Vintage Treasures: Duel by Richard Matheson

Duel Terror Stories by Richard Matheson-small Duel Terror Stories by Richard Matheson-back-small

Cover art by Eshkar/Uretsky

Richard Matheson was one of the greatest American horror writers of all time. Films based on his work include I Am Legend (filmed three times, most recently in 2007), Real Steel (2011), The Box (2009), Stir of Echoes (1999), What Dreams May Come (1998), Somewhere in Time (1980), Trilogy of Terror (1975), The Legend of Hell House (1973), Duel (1971), and The Incredible Shrinking Man (1957).

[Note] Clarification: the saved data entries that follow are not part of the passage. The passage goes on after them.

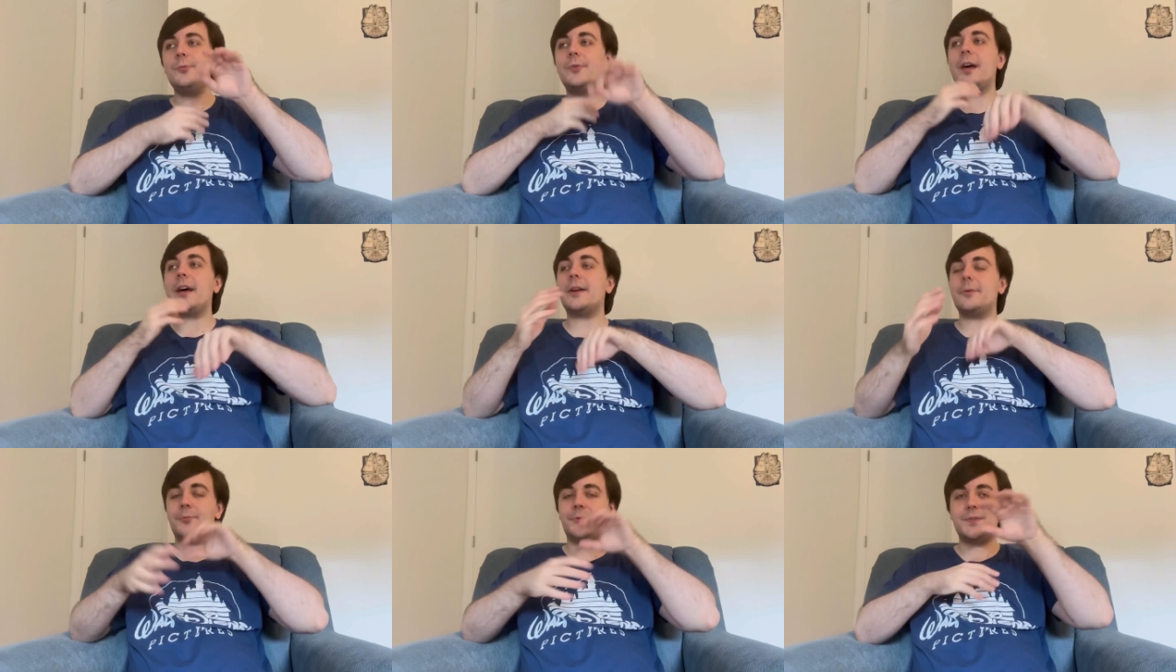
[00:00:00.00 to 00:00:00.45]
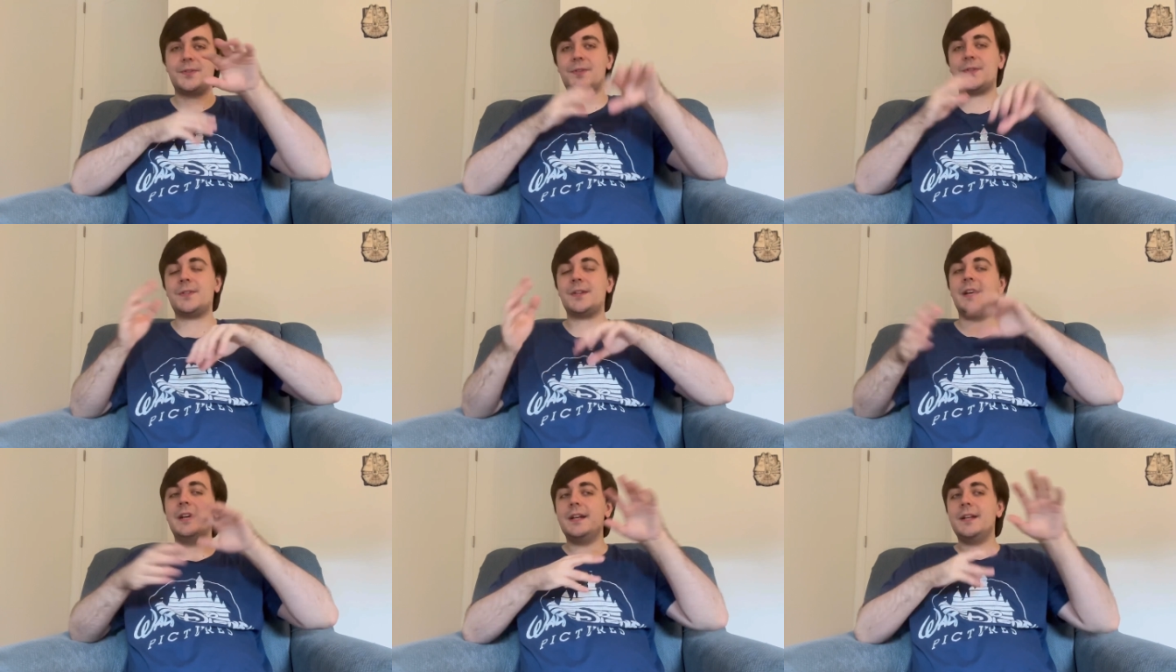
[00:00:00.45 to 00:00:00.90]
that it
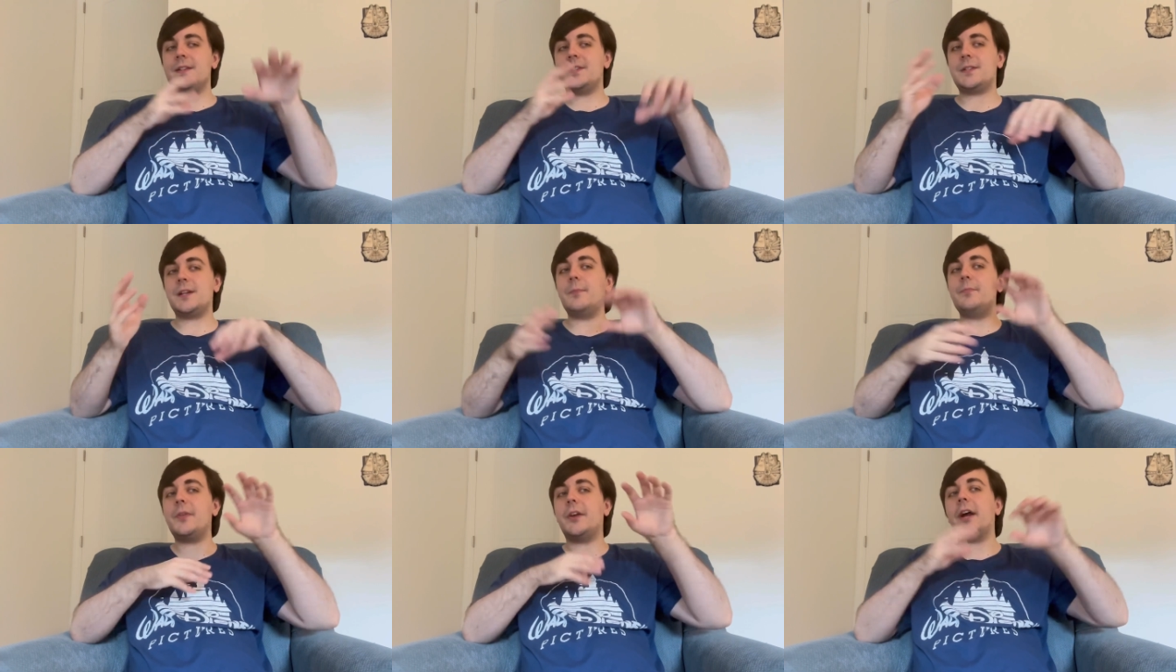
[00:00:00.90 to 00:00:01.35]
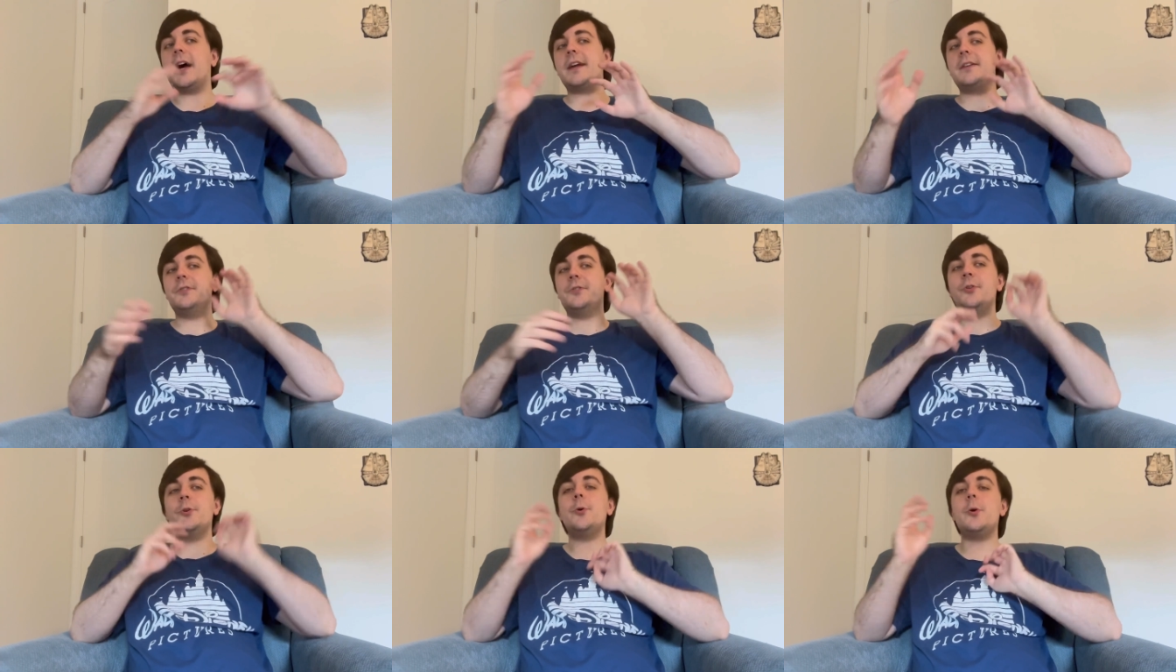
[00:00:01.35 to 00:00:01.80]
was some that
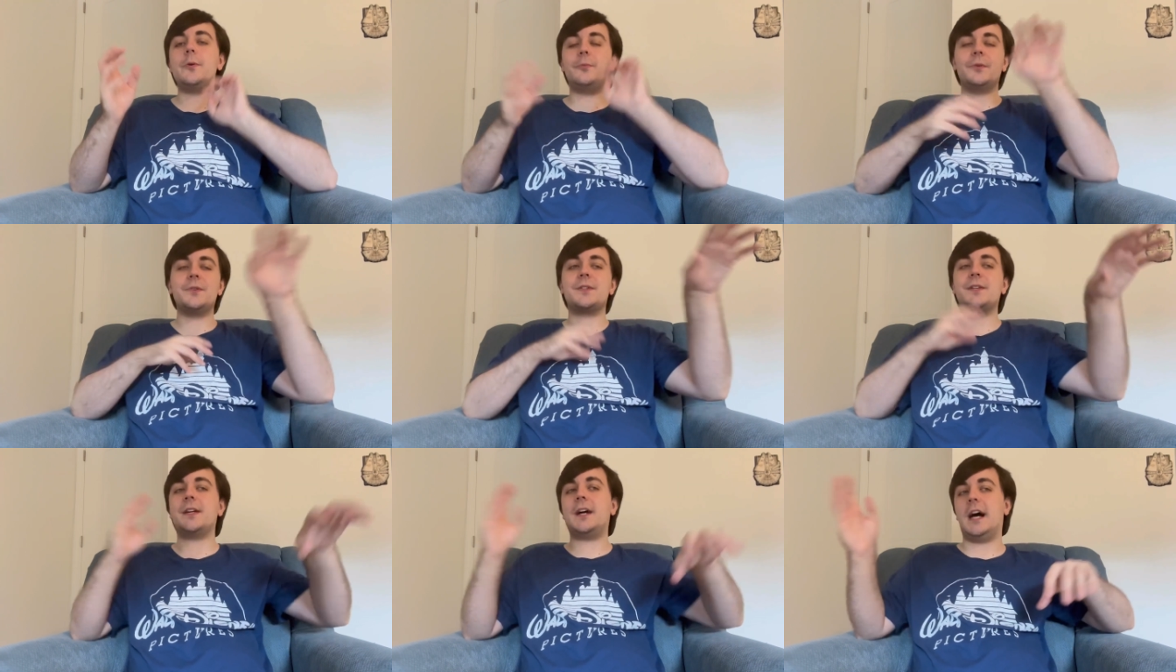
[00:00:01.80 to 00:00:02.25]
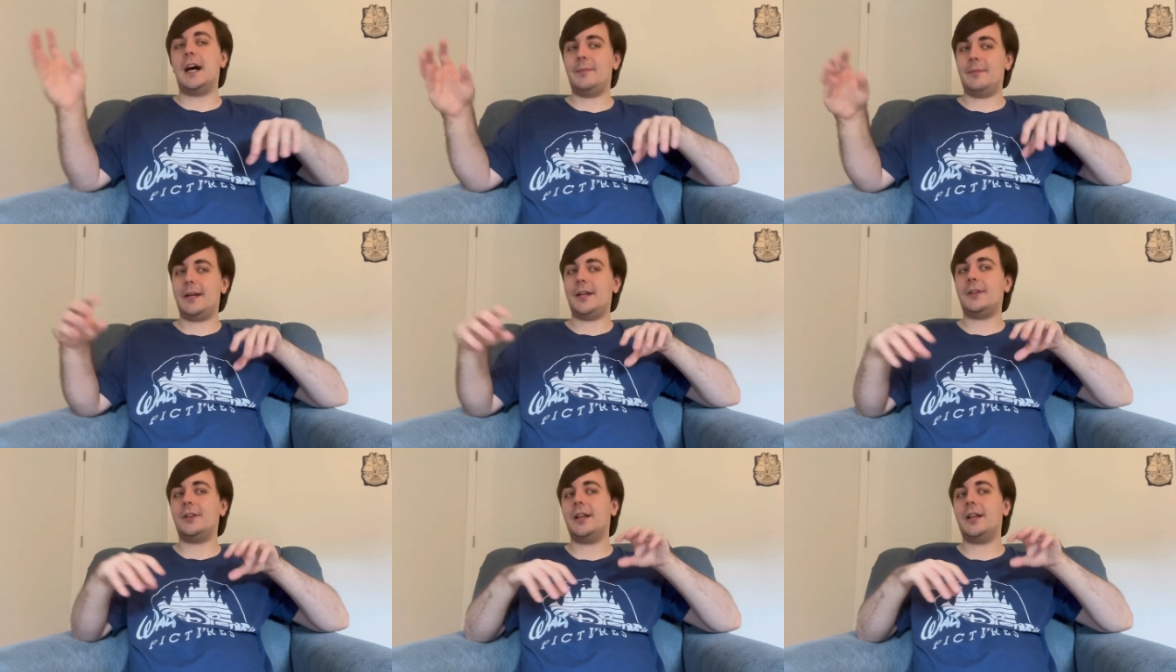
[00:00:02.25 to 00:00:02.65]
I knew it was coming.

Of course, among genre fans he’s mostly remembered for his short fiction. He wrote nearly 100 short stories, and many of those were adapted for the screen as well. He wrote 16 episodes of Rod Serling’s The Twilight Zone, including several of the most famous, such as “Nightmare at 20,000 Feet” and “Steel.” Matheson is still widely read today, and deservedly so. He produced over a dozen collections in his lifetime, including Third from the Sun (1955), The Shores of Space (1957), and Nightmare at 20,000 Feet (2002).

Duel, which gathered 18 of his most famous tales, including “Born of Man and Woman,” “Third from the Sun,” and “Duel,” was published by Tor over seventeen years ago. That pretty firmly makes it a Vintage Treasure in my book. Astonishingly, it is still in print as a mass market paperback, which I don’t mind telling you caused me all kind of editorial confusion. Is it a Vintage Treasure? A New Treasure? May seem trivial to you, but it’s never happened to me before. This thing is nearly two decades old, this shouldn’t be a hard question.

In any event, this is great news for anyone who doesn’t have to face esoteric cataloging dilemmas on a Sunday morning. Duel is a fantastic collection, and somewhere in an alternate timeline frustrated collectors are paying crazy prices for it. Lucky for you, in this timeline brand new copies are available for just $8.99. Take advantage of this strange space-time anomaly, and grab your copy today.